#### Data supplied:
═══
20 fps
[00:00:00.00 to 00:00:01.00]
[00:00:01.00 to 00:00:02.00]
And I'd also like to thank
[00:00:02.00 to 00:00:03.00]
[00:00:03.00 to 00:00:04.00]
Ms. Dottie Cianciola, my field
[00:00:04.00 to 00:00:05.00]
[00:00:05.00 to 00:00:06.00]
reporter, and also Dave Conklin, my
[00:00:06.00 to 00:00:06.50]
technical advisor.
═══
#### Exercise prompt:
Print the whole listing exactly as it is.

#### The answer:
20 fps
[00:00:00.00 to 00:00:01.00]
[00:00:01.00 to 00:00:02.00]
And I'd also like to thank
[00:00:02.00 to 00:00:03.00]
[00:00:03.00 to 00:00:04.00]
Ms. Dottie Cianciola, my field
[00:00:04.00 to 00:00:05.00]
[00:00:05.00 to 00:00:06.00]
reporter, and also Dave Conklin, my
[00:00:06.00 to 00:00:06.50]
technical advisor.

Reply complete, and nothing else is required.